‘Man, this is one bizarre zombie apocalypse. Everything moves in slow motion - oh, it’s just the director messing with the playback speed again.’
What do you think would be the scariest, most dangerous aspect of a post-apocalyptic world?
No prizes for answering “people”, because popular entertainment, speculative fiction, video games and the news have been telling us as much for the longest time.
And, yes, you just have to look around the world during our current (non-zombie) pandemic and it would not be too hard to extrapolate how much worse human behaviour would get as the stakes go higher and the threats get more outlandish.
How fitting then that the first new blockbuster movie to come our way as cineplexes reopen during the Covid-19 pandemic should be a follow-up to the 2016 South Korean horror hit Train To Busan.
Four years after the events of that film (because “five years later” is Avengers: Endgame turf) we return to the Korean Peninsula to see how things have been stewing ever since the zombie plague hit.
At first, we see things through the eyes of former soldier Jung-seok (Gang Dong-won), now a stateless non-entity in Hong Kong.
He is part of a motley group smuggled back into South Korea through the port of Incheon to recover something of great value to gangsters back in HK.
And before you can say “Lucille, meet Glenn” (what, still too soon?), everything goes awry.
Because, well, people.
It turns out there are human survivors in the city, most of them holed up in a lawless, vicious enclave where the weak are forced to take part in sadistic survival games and the “strong” eye one another warily, looking for weaknesses or an advantage to seize power.
But cheer up, there’s a small bright spot in the blighted land: a mother (Lee Jung-hyun), her two precocious daughters Joon-i (Lee Re) and Yoo-jin (Lee Ye-won), and eccentric old soldier Kim (Kwon Hae-hyo).
Jung-seok gets tangled up with this little family unit just so there will be some emotional stakes in his effort to complete his mission and get the heck off the peninsula.
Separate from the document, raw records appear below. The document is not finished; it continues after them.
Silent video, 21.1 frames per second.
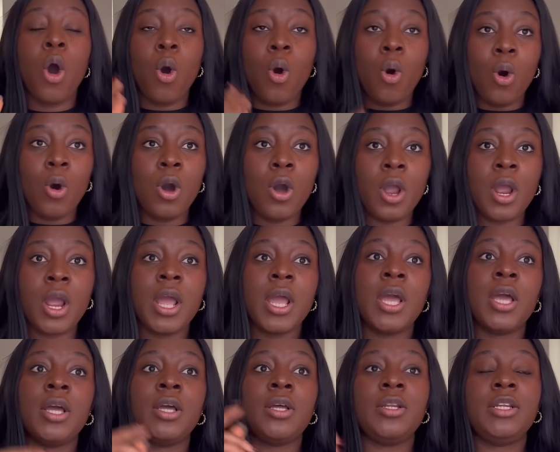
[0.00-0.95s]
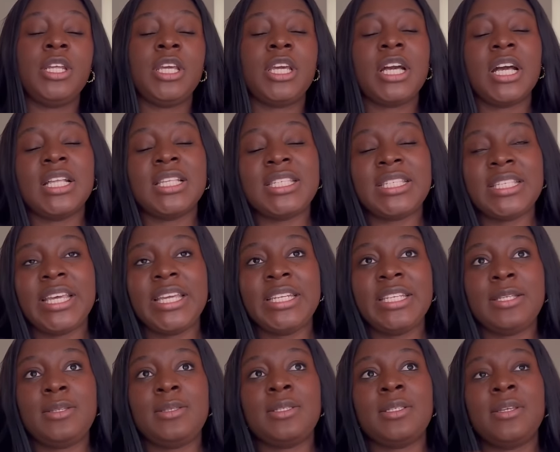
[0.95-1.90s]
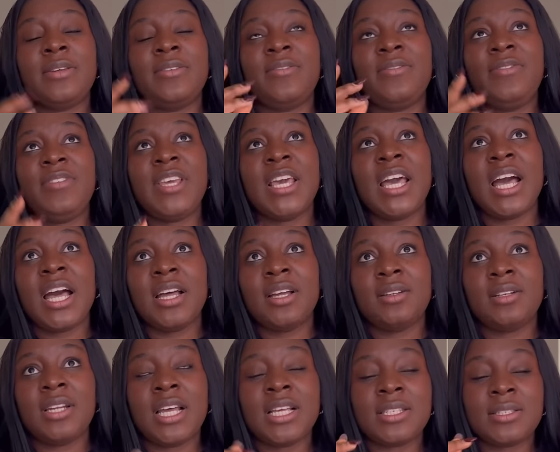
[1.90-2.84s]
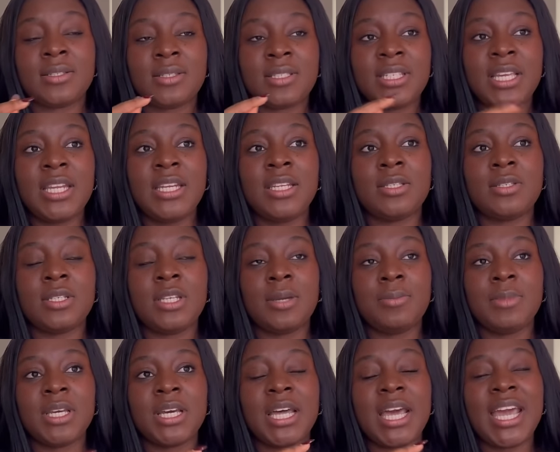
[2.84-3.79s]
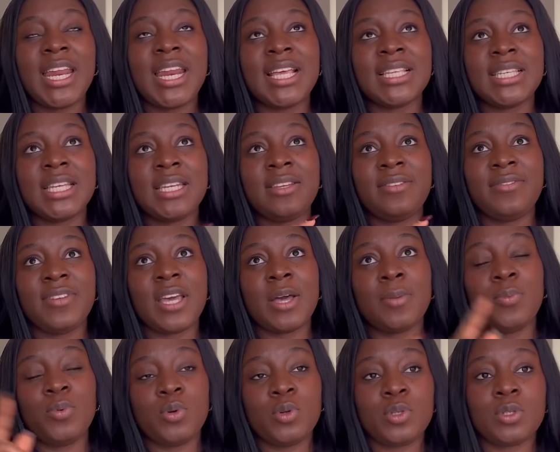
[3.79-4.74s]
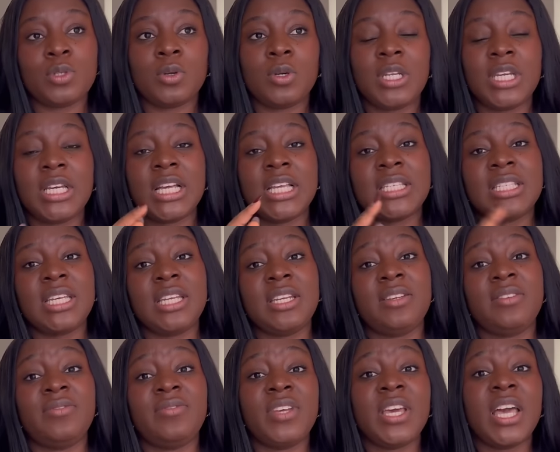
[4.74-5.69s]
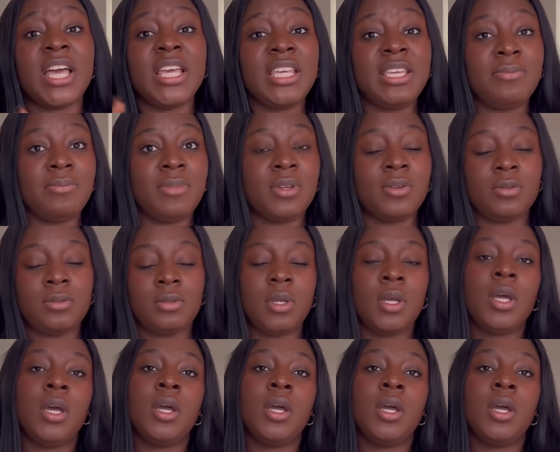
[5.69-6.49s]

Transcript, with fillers: Or they can send it via that send it to them. They can either send it via post or they can send it via email.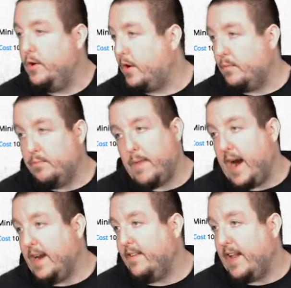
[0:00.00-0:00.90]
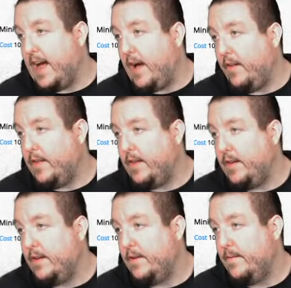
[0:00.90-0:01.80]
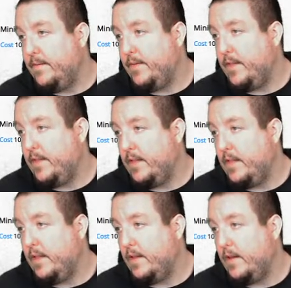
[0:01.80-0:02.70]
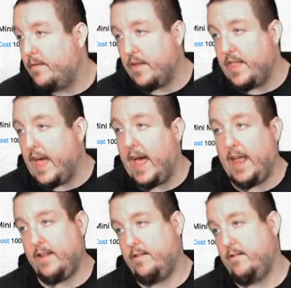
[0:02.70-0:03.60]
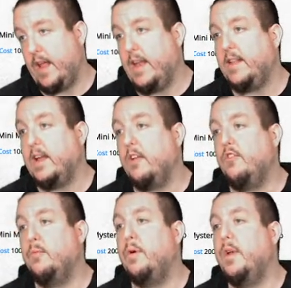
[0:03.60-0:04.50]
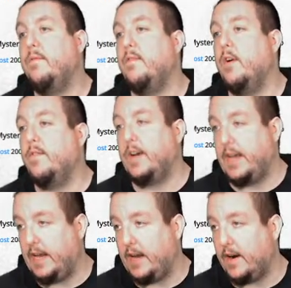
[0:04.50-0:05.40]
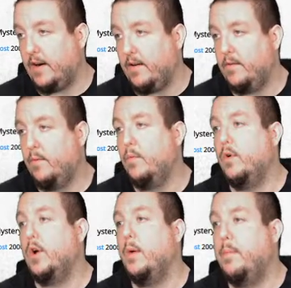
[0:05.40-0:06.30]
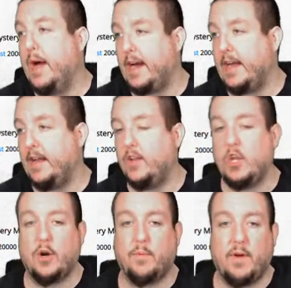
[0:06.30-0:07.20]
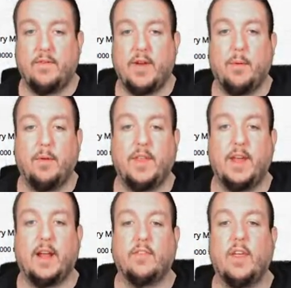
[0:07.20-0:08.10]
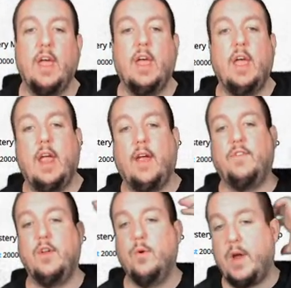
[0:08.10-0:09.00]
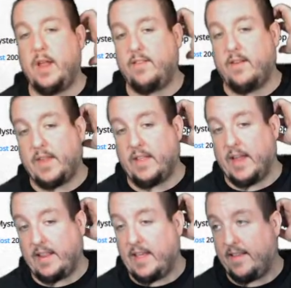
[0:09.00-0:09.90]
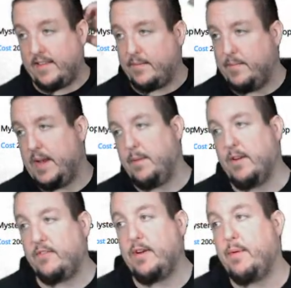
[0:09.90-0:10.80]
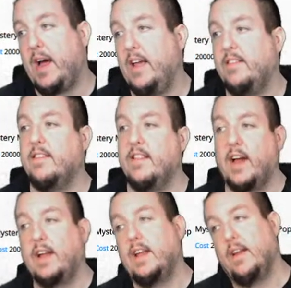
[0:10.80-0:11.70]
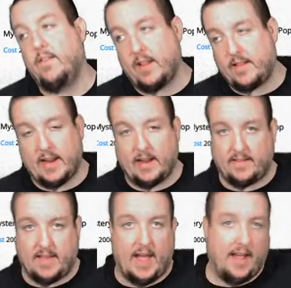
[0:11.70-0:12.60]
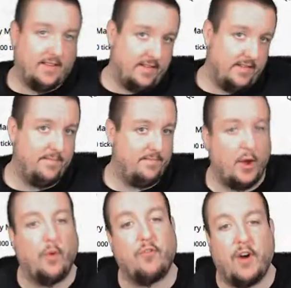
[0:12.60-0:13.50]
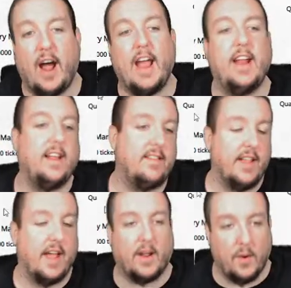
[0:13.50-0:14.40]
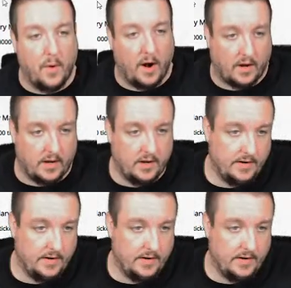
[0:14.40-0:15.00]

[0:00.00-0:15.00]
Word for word: You could minus it out for that. Anything that you put in from over here will go back into your available tickets. If you win something like this, this mini mystery prize, it's not going to give you the tickets, guys. Don't try it. It's not going to work.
Oh, there’s also a subplot about saving his brother-in-law, but it’s so tenuous – as is their bond – that it barely registers (though it takes up a chunk of screen time).
I found the character dynamics here somewhat forced compared to Train To Busan, which had disparate family units coming together to fight for survival in the face of hysterical yet subtle villainy (the corporate bigshot jerk, remember?).
Peninsula basically forsakes the social allegory to focus on eye-popping action sequences and it certainly delivers.
You will find elements of Mad Max: Fury Road, played out like a session of the automobile combat video game Carmageddon, with gunfire and kamikaze zombies thrown in.
Vehicular kung fu on a scale that would make even the Transporter and Fast & Furious crews blush is the order of the day here.
Too bad, the CGI gets a little spotty at times and that makes it stick out in contrast with the physical stunts, resulting in a less-than-seamless effect that can be a little distracting.
Nothing is so distracting, though, as the way characters stop in the middle of intense scenes and urgent moments to lock eyes or embrace, while returning director Yeon Sang-ho cranks up the dramatic music and lighting (such as it is, since this one takes place mostly at night).
I’m actually a little disappointed that Yeon emphasises the action and carnage so much that all the other things which made Train To Busan great are either absent or so contrived that they do not ring true.
But I figure I lost you after “action and carnage”, eh?